Network-based approaches are widely used to identify normal and disease states by exploring dynamic and network information of omics data from both animal models and clinical samples (Chen et al. 2012; Jin et al. 2014; Yang et al. 2018). We recognized eleven high-influential modules (HMs) (Table 3 and Supplementary Table S5) by network-based approaches. The genes in the HMs exhibited down-regulated expression in UV-RSV vaccinated mice at early RSV infection (Fig. 5). Our previous studies demonstrated that co-expression of immune regulators resulted in induction of balanced immune response to RSV, alleviating vaccine-enhanced disease (Yang et al. 2020; Zhang et al. 2016). By analyzing regulatory networks of two representative high-influential modules (HM5 and HM8), we identified that for HM5 associated with functions of the extracellular matrix (ECM), hub genes mainly existed at late infection. Dysregulation of the ECM composition and structure was closely related to some human diseases including fibrosis (Bonnans et al. 2014). In contrast, for HM8 associated with immune response and antigen processing and presentation, most of the hub genes encoded classical major histocompatibility complex class II (MHC-II) molecules. MHC-II presents antigens to CD4⁺ T cells, which is critical for the expansion and function of CD4⁺ T cells during host immune responses (Takeda et al.1996). The hub genes in HM8 were tightly co-regulated at one dpi in UV-RSV vaccinated groups (Supplementary Fig. S1). These results indicated that the regulatory networks associated with immunopathology functionally activated at late infection in both conditions. Actions of regulatory networks related to immune response initiated at one dpi in both conditions, but it was to a certain extent inhibited at late infection in vaccinated mice.

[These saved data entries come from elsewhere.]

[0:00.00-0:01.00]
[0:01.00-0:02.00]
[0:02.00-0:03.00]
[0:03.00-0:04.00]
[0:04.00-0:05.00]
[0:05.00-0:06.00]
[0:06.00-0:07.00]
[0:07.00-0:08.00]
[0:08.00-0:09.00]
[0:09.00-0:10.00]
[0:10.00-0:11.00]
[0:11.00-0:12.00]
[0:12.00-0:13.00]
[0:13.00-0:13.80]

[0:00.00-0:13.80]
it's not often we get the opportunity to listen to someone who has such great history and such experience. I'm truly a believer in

Taken together, our results provide valuable information to our understanding of immunopathology and antiviral immune responses by inactivated RSV vaccination. These findings could contribute to the development of novel RSV vaccines and the potential therapeutic interventions for RSV infection.

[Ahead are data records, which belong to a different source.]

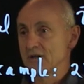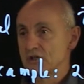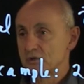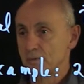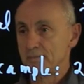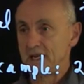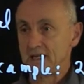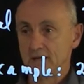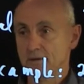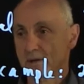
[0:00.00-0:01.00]
Just
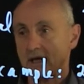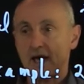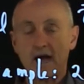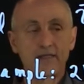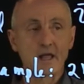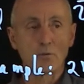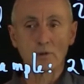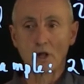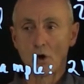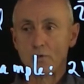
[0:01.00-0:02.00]
repeat it. And that
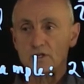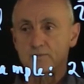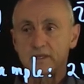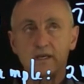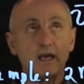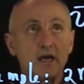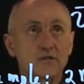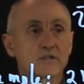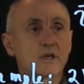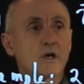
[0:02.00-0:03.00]
will always be the
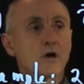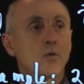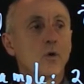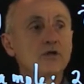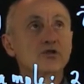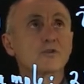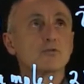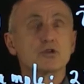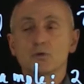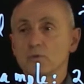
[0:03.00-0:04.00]
case. One
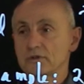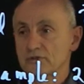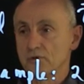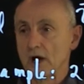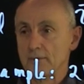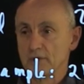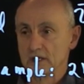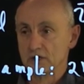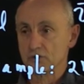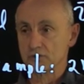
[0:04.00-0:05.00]
solution will describe
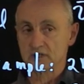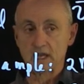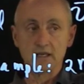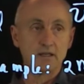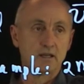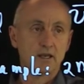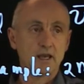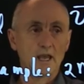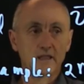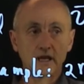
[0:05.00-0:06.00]
the initial state,
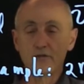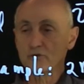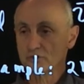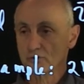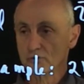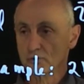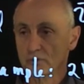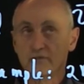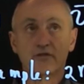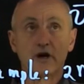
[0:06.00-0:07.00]
and the other solution
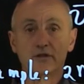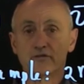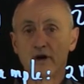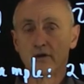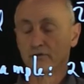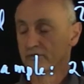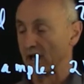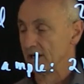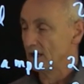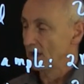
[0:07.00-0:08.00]
will define the final
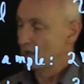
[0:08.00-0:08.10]
state.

This work was supported by the National key R & D program of China (2017YFA0505801), and the National Natural Science Foundation of China (11831015).

ZP and YZ designed the experiments. YZ and JY carried out the experiments. CM, YZ and ZP analyzed data. YZ, XZ and ZP wrote the paper. All authors read and approved the final manuscript.

The authors declared no conflicts of interests.

All animal studies were approved by the Institutional Animal Care and Use Committee of Wuhan University.